Scientists discover ‘final building blocks of life’ in asteroids, lending credence to theory behind our beginnings

GREENBELT, Md. — Did life on Earth start out in the cosmos? Scientists have discovered the final building blocks of life inside of asteroids, adding to the theory that meteorites may have seeded our planet with the necessary material to create unique lifeforms long ago.

Researchers from NASA’s Goddard Space Flight Center and Hokkaido University in Japan explain that DNA and RNA contain the genetic instructions which build every living thing on Earth. This genetic material contains five informational components, which scientists call nucleobases.

Until now, scientists have only been able to find three of these five components in rock samples coming from space. The new study, led by Associate Professor Yasuhiro Oba, has finally identified the last two nucleobases which combine to create life in the universe.

Specifically, nucleobases belong to classes of organic molecules called purines and pyrimidines. The team notes that it’s still a mystery why scientists haven’t found more of these molecules inside meteorites.

“I wonder why purines and pyrimidines are exceptional in that they do not show structural diversity in carbonaceous meteorites unlike other classes of organic compounds such as amino acids and hydrocarbons,” says Oba in a media release. “Since purines and pyrimidines can be synthesized in extraterrestrial environments, as has been demonstrated by our own study, one would expect to find a wide diversity of these organic molecules in meteorites.”
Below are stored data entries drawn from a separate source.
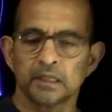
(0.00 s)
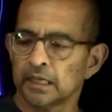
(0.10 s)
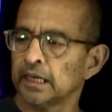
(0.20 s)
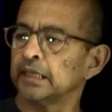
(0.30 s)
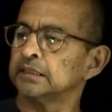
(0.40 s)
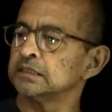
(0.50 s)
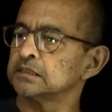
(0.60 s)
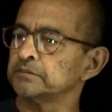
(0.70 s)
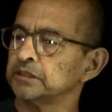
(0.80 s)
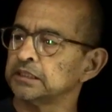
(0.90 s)
And then
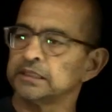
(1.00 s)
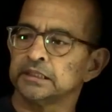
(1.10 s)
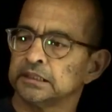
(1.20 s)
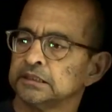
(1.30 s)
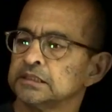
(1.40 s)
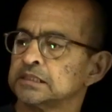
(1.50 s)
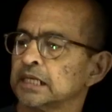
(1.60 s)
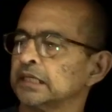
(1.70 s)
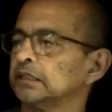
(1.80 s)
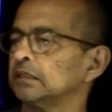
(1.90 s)
similarly in the
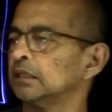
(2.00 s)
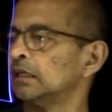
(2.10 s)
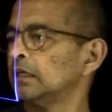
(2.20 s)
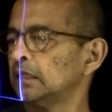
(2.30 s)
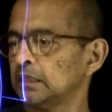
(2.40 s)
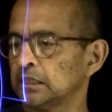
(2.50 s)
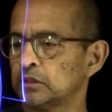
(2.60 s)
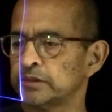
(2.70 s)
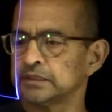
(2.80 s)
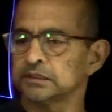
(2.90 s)
second
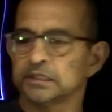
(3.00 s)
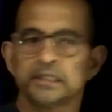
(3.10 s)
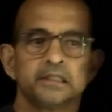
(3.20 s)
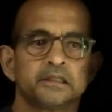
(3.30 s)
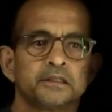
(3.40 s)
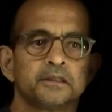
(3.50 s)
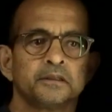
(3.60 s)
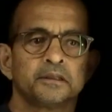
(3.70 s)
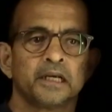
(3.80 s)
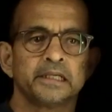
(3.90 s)
equation here,
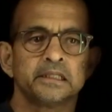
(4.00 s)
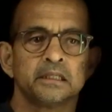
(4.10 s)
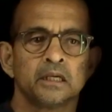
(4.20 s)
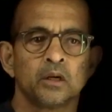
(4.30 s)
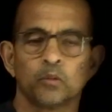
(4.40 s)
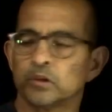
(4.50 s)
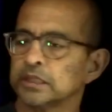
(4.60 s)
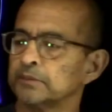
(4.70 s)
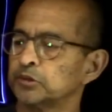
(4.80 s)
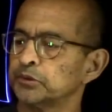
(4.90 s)
right, what
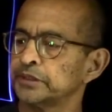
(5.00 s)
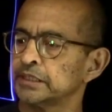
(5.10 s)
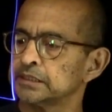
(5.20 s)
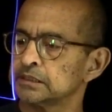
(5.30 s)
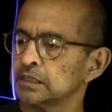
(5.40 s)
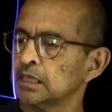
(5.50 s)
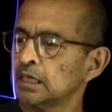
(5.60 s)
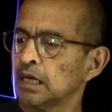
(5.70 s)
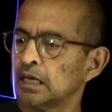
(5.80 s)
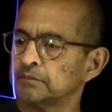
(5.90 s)
I'm doing is
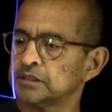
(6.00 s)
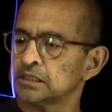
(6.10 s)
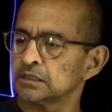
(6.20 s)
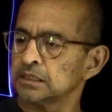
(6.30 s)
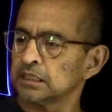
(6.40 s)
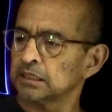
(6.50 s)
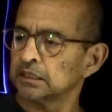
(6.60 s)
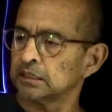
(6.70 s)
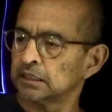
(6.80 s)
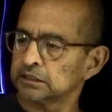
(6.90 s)
I'm just
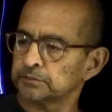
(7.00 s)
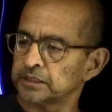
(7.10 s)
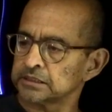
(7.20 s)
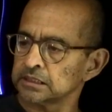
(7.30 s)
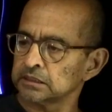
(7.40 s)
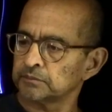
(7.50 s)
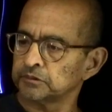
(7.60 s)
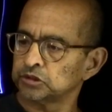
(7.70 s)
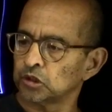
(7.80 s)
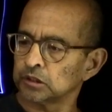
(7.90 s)
expressing the
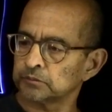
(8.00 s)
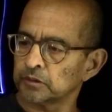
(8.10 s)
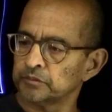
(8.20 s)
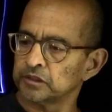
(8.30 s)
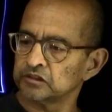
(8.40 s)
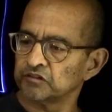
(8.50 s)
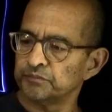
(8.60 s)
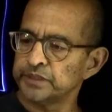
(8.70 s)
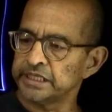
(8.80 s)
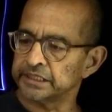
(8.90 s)
joint probability of
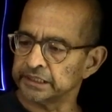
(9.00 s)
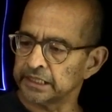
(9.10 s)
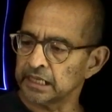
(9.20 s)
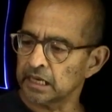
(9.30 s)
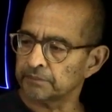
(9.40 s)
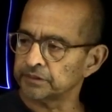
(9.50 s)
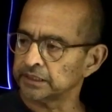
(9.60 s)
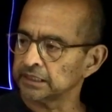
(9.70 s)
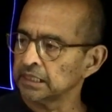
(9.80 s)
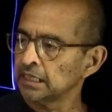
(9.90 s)
B and A
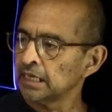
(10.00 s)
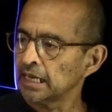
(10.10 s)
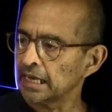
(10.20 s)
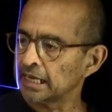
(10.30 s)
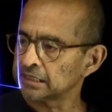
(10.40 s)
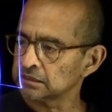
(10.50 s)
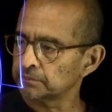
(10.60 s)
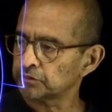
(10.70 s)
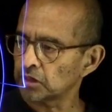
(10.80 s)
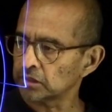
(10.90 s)
happening as the
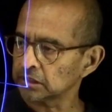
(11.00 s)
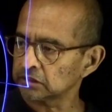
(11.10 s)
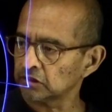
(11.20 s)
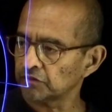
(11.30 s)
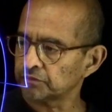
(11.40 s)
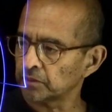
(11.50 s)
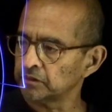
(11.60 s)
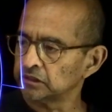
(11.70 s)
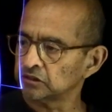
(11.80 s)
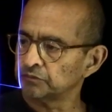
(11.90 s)
product of
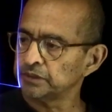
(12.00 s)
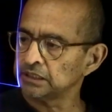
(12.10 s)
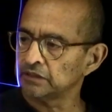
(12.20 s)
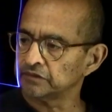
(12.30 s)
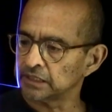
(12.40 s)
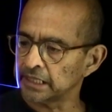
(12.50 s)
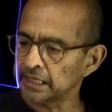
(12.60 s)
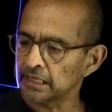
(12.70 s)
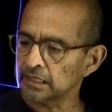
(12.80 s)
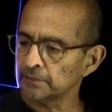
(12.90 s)
probability of B given
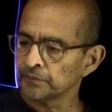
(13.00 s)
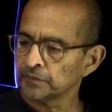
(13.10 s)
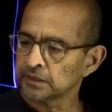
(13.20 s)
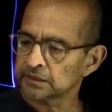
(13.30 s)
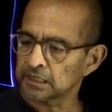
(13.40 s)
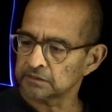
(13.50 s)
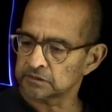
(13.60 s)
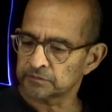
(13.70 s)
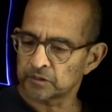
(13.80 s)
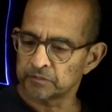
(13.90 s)
A times the
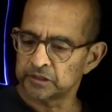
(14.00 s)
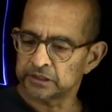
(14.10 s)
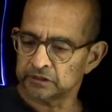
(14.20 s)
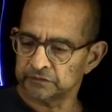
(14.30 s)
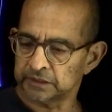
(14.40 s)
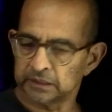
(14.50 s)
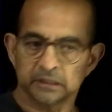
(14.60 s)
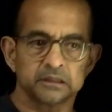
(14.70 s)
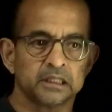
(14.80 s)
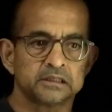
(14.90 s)
probability of A.
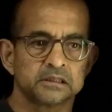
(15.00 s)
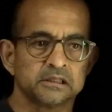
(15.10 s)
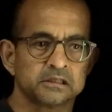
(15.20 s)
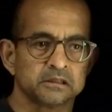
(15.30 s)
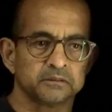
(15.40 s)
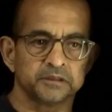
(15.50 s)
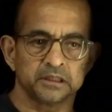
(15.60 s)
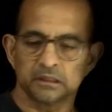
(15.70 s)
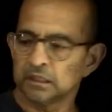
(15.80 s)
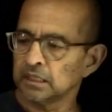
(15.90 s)
That's this term here.
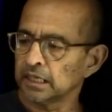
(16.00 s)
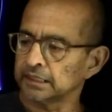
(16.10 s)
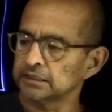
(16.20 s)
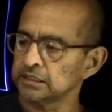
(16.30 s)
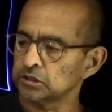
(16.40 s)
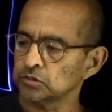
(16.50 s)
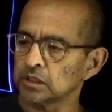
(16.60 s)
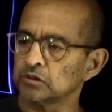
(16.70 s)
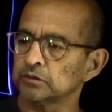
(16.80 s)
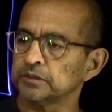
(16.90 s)
And these two are
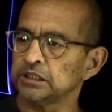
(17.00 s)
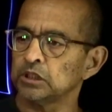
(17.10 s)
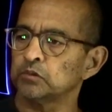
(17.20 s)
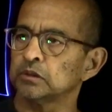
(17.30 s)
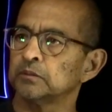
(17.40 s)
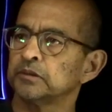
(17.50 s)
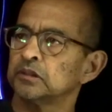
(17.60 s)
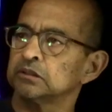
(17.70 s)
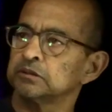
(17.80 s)
going to be equal because the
“We now have evidence that the complete set of nucleobases used in life today could have been available on Earth when life emerged,” adds co-author Danny Glavin from NASA’s Goddard Space Flight Center.

Life from ‘extraterrestrial broth’?

Study authors believe the final two nucleobases, cytosine and thymine, have been so hard to find because of their delicate structure. Previous experiments have created a “meteorite tea” by placing grains of meteorite dust into a hot bath. This let the molecules extract into the solution where scientists could then analyze the makeup of the “extraterrestrial broth.”
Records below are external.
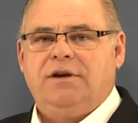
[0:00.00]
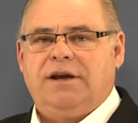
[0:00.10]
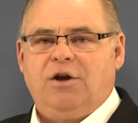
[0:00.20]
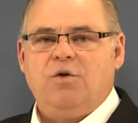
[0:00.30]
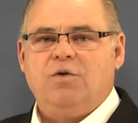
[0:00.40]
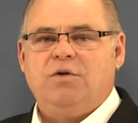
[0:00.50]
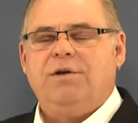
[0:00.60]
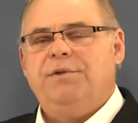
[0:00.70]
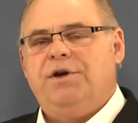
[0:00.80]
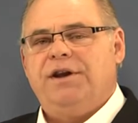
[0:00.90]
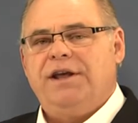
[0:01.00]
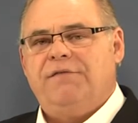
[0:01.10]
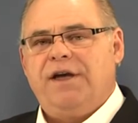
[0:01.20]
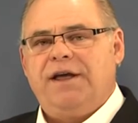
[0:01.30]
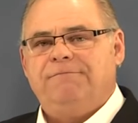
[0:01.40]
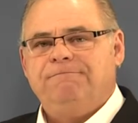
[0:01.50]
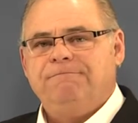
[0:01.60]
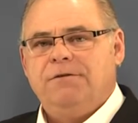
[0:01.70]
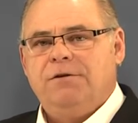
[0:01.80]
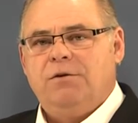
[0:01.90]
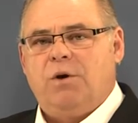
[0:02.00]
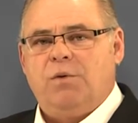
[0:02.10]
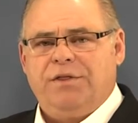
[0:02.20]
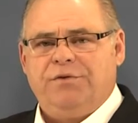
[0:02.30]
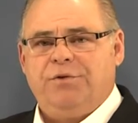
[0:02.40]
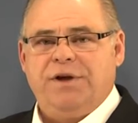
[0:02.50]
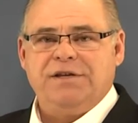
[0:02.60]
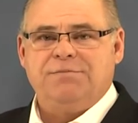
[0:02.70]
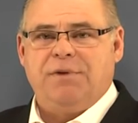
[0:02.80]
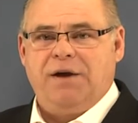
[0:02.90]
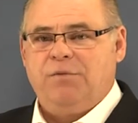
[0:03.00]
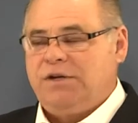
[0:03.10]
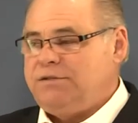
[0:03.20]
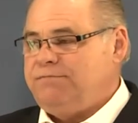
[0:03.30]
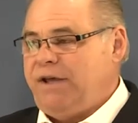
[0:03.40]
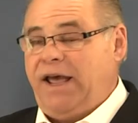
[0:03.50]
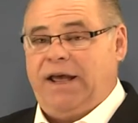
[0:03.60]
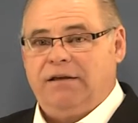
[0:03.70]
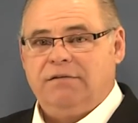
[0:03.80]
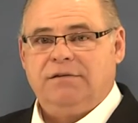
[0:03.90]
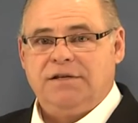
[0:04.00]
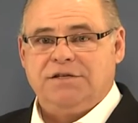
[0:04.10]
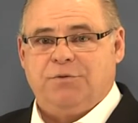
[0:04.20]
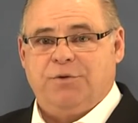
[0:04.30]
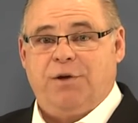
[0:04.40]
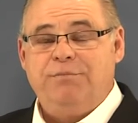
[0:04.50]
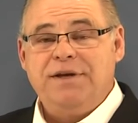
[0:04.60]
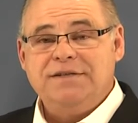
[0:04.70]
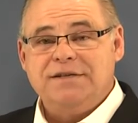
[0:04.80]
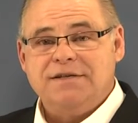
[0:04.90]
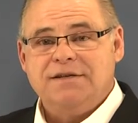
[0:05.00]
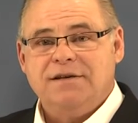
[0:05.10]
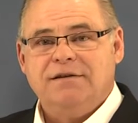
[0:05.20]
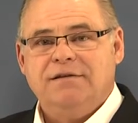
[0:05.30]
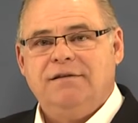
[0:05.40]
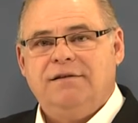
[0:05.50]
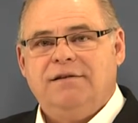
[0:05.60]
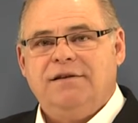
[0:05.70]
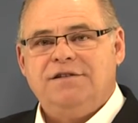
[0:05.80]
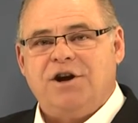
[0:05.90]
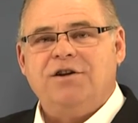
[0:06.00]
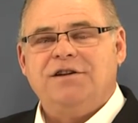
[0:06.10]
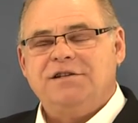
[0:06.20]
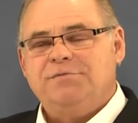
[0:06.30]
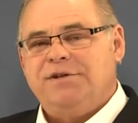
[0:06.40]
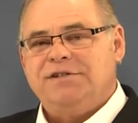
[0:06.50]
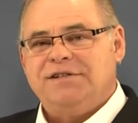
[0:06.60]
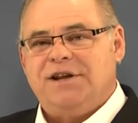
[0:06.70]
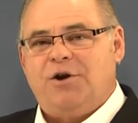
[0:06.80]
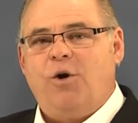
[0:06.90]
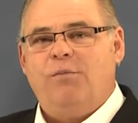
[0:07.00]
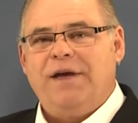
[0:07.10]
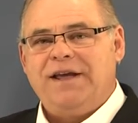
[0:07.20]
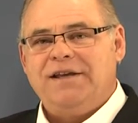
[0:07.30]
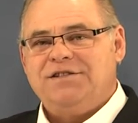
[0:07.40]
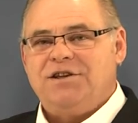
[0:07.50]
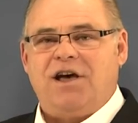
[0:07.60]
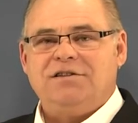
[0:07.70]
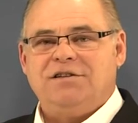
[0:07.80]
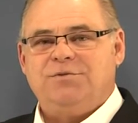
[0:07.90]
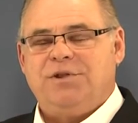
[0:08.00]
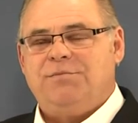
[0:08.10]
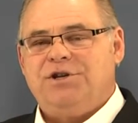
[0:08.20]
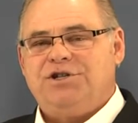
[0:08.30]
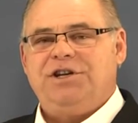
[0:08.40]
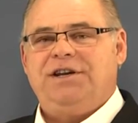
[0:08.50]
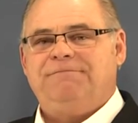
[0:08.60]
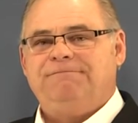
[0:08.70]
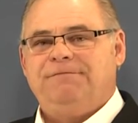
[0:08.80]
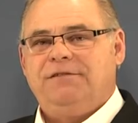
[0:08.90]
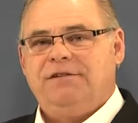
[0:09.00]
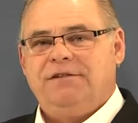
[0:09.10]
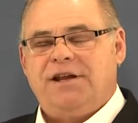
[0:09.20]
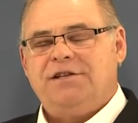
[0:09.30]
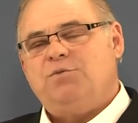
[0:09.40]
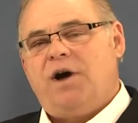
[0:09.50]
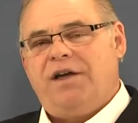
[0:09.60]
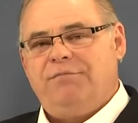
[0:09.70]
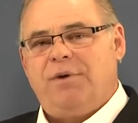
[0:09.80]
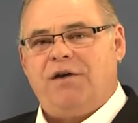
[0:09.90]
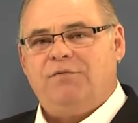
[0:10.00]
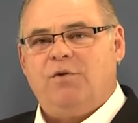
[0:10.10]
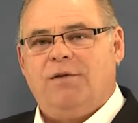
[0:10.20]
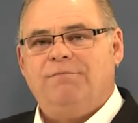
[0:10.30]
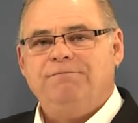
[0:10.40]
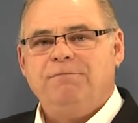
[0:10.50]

at a local community event. What went through his mind was, hey, this is a real business. He started his business at home making sausage with a machine that his wife bought for him.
“We study these water extracts since they contain the good stuff, ancient organic molecules that could have been key building blocks for the origin of life on Earth,” Glavin says.

In the new study, the team used cool water to extract the life-creating compounds instead of hot formic acid — which is very reactive but could end up destroying the delicate molecules. Next, scientists used more sensitive equipment to pick up traces of the nucleobases in the broth.

“This group has managed a technique that is more like cold brew than hot tea and is able to pull out more delicate compounds,” explains Jason Dworkin, a co-author of the paper at NASA Goddard. “I was amazed that they had seen cytosine, which is very fragile.”

Does this mean all life comes from space?

Although researchers say this is not complete and total proof that the building blocks of life on Earth originate in space, it does provide a complete set of nucleobases which make up present-day life on our planet.

“This is adding more and more pieces; meteorites have been found to have sugars and bases now,” Dworkin concludes. “It’s exciting to see progress in the making of the fundamental molecules of biology from space.”

The team analyzed three famous meteorites during this project. The Murchison, Murray, and Tagish Lake meteorites fell in Australia, Oklahoma, and Canada, respectively.

The Murchison meteorite, discovered near the town in 1969, has long been known to harbor dozens of amino acids. The Murray meteorite landed on a farm in 1933. The Tagish Lake meteorite hit its frozen surface in 2000. The loud explosion caused tremors over a wide area.

The study is published in the journal Nature Communications.

South West News Service writer Mark Waghorn contributed to this report.